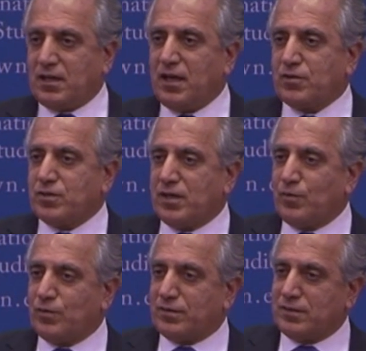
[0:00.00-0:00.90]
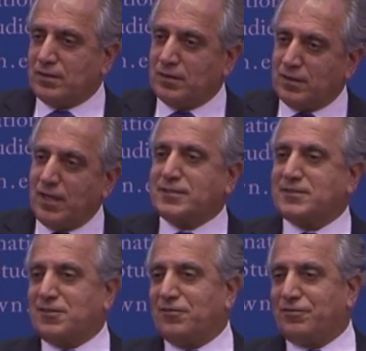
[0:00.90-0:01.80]
country with
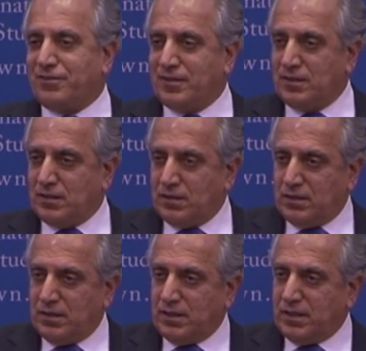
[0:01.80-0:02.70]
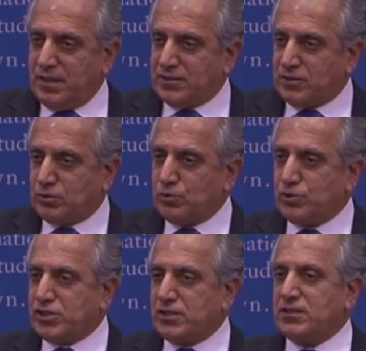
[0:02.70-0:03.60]
lots of
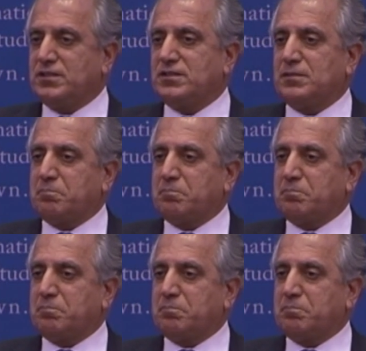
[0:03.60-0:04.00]
institutions,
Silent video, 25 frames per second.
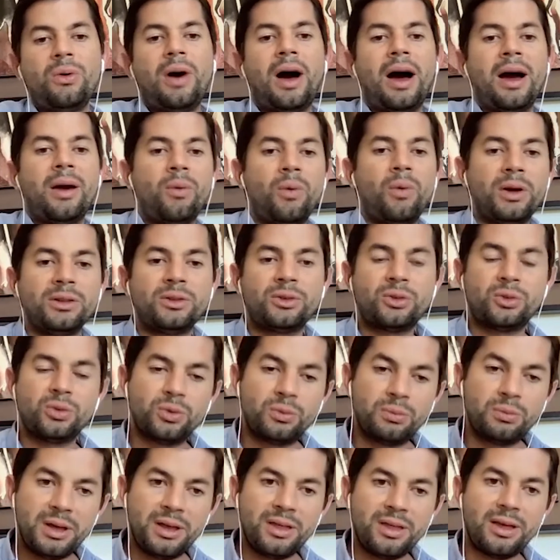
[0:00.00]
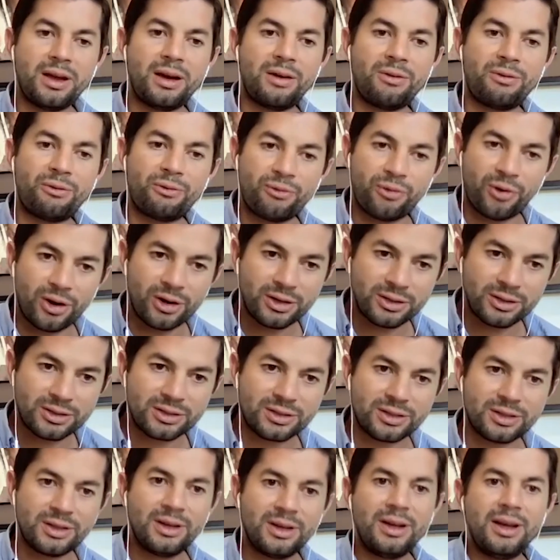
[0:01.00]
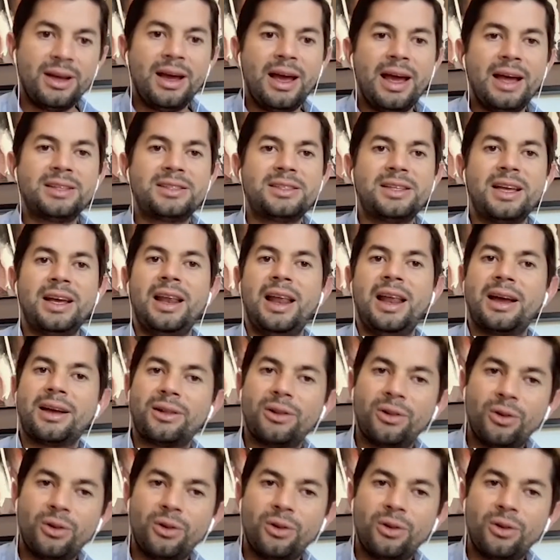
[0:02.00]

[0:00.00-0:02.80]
I want to be there first and say, like,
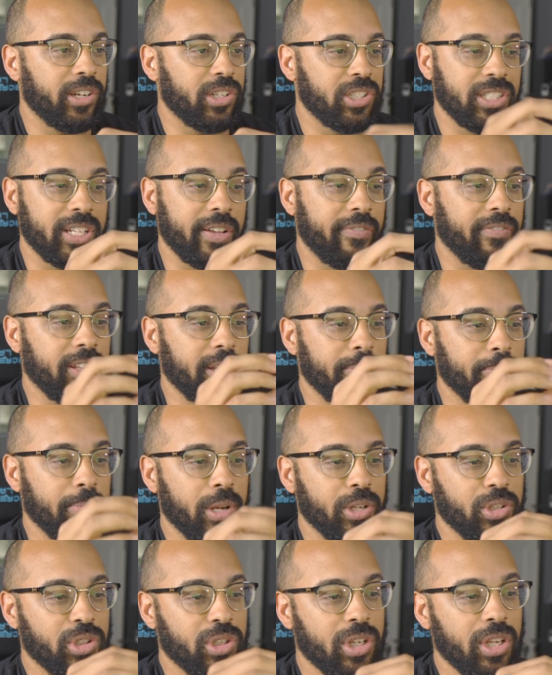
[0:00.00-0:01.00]
It's definitely
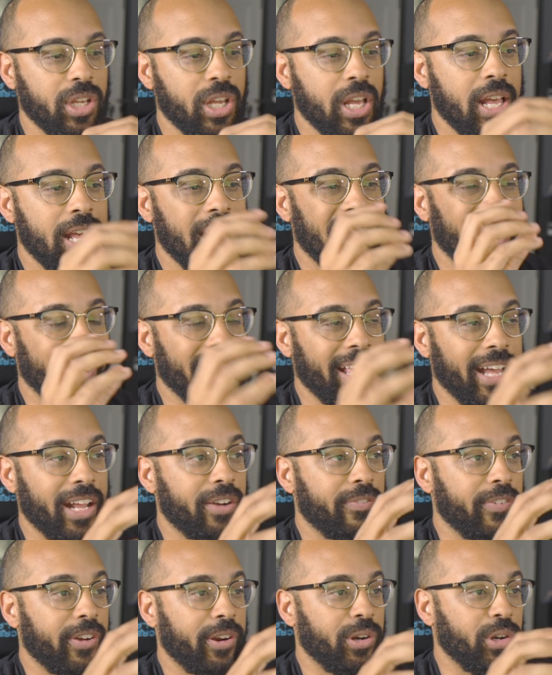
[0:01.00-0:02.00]
much
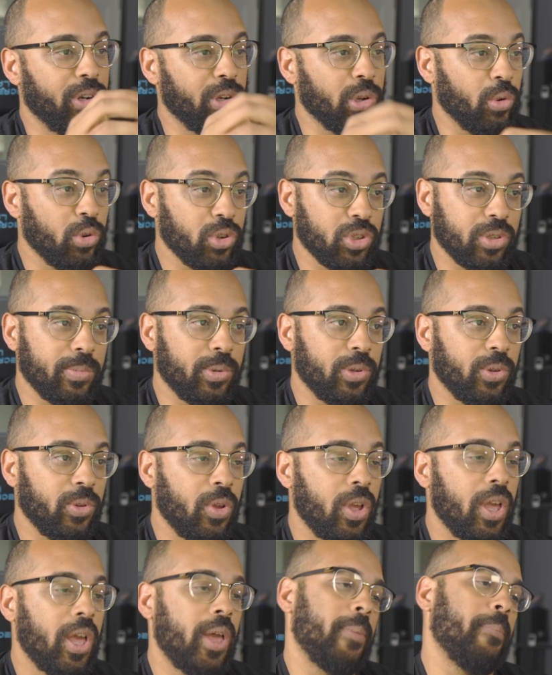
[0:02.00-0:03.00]
lighter, very noticeable.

## TASK DESCRIPTION
All the records above must be retyped exactly, except for their pictures.

## SOLUTION TO THE EXERCISE
[0:00.00-0:00.90]
[0:00.90-0:01.80]
country with
[0:01.80-0:02.70]
[0:02.70-0:03.60]
lots of
[0:03.60-0:04.00]
institutions,
Silent video, 25 frames per second.
[0:00.00]
[0:01.00]
[0:02.00]

[0:00.00-0:02.80]
I want to be there first and say, like,
[0:00.00-0:01.00]
It's definitely
[0:01.00-0:02.00]
much
[0:02.00-0:03.00]
lighter, very noticeable.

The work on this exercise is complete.